Mission Impossible: Rogue Nation is currently a film on everyone’s lips. Rotten Tomatoes registers a 95% for top critics on the Tomatometer, and a whopping $55.5 million weekend box office draw. That’s pretty impressive given that this is the 5th installment of a film franchise with its beginnings in the action craze of 1980s and 1990s Hollywood. Modern day Hollywood is no stranger to action, the franchise, the reboot, or the sequel, but, as an avid movie-goer, I find that these recent installments very rarely live up to their predecessors. The Mission Impossible franchise, if anything, seems to be improving as it ages. I’ve enjoyed all of the installments: they are fun, entertaining, and showcase Tom Cruise in one of his most charismatic roles. However, Ghost Protocol, and now Rogue Nation, have been two of my favorite. I myself am an aspiring filmmaker so I tend to watch films (even supposed popcorn pieces) with something of a critical eye, and Rogue Nation struck me for a number of reasons.
I would consider myself something of an action film classicist. I like to be able to see my action sequences. I don’t understand the point of shaky camera and jarringly awkward, or “gritty,” edits. Most often I feel as though these are crutches for sub-par filmmaking. They are wonderful distractions providing the illusion of excitement and suspense, but when analyzed and pulled apart, reveal a lack of substance. Rogue Nation did not rely on these techniques, instead favoring a wider framing, and more measured timing in the cutting, two techniques that showcase the strengths provided by the theatrically released film format, and an understanding of historical filmmaking technique. Close-ups can be a great emotional tool, but too heavy a reliance on them grows numbing quickly, and leaves the viewer wondering why he or she isn’t just watching a TV show. I loved that I was allowed to see every punch and kick delivered by Ethan or Ilsa and that the skylines of London and Austria created vivid visual settings for the action of the drama to unfold. The story and the characters were responsible for holding my attention and generating my excitement, not a bunch of quick zooms and documentary “action” camera movement. An action film that is exciting in its own right as a story and character study is one that will endure.
So let’s talk character in Rogue Nation. Ilsa Faust is one of the most competent female characters in a spy movie that I have ever seen. As a woman interested in breaking into the world of movie-making I do try to keep abreast of women directors, screenwriters, cinematographers, sound designers, and of course, the portrayal of women in film. Action films are notorious for perpetuating the damsel-in-distress trope, which has grown trite, although (interestingly) recent trends in both television and film have seen more and more women delivering acts of violence as a reaction to this. Even today, a strong woman in an action film often starts out with guns blazing, only to fall to the wayside by act three. It’s always terribly disappointing. When the viewer is first introduced to Ilsa she is strong, and confident, removing her 5-inch stilettos with great intentionality. From the beginning, her character rejects the standard portrayal of the female action star, acknowledging the impossibility of performing the great acts of athleticism required by the work of a spy in such impractical footwear. As the movie progresses, her portrayal continues to shine out, and she is given a climatic confrontation worthy of any of her male colleagues. I think it is a testament to your mode of storytelling that you recognize that a woman can be sexy, but strong, and an equal to her male counterpart on-screen. It’s good storytelling and reminiscent of the classic Hollywood films of the ’30s and ’40s when women and men engaged in such witty repartee that no viewer would think either one lesser than the other.

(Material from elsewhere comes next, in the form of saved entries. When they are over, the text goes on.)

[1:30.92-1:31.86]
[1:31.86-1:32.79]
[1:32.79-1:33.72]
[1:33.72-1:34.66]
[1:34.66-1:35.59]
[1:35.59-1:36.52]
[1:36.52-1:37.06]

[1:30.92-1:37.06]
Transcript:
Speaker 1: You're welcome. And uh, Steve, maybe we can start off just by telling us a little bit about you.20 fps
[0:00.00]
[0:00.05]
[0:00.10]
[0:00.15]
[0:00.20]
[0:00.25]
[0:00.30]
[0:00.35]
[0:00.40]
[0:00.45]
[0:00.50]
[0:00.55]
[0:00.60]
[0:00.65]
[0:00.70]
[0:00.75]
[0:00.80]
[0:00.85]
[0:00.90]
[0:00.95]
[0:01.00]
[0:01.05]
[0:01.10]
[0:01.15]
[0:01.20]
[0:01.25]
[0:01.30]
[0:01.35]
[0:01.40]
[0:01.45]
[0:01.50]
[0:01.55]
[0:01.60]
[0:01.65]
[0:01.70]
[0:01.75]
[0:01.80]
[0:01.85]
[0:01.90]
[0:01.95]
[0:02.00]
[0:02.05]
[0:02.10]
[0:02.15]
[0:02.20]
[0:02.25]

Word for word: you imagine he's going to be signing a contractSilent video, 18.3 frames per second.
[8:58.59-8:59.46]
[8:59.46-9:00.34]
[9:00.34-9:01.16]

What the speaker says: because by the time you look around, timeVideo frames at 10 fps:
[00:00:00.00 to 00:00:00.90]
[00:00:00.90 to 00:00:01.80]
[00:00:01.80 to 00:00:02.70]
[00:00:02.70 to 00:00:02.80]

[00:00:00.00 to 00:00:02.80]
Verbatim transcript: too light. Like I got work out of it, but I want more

Now that I know your name, I won’t forget it. I’m glad to have discovered another writer/director to add to my watch list. I’ve more exploring to do within your body of work: The Way of the Gun just made it to the top of my Netflix queue. I look forward to see what you do next, whether it is another directorial effort or screenplay. Thank you for continuing to help redefine what constitutes a modern action movie; I think you have some interesting things to say.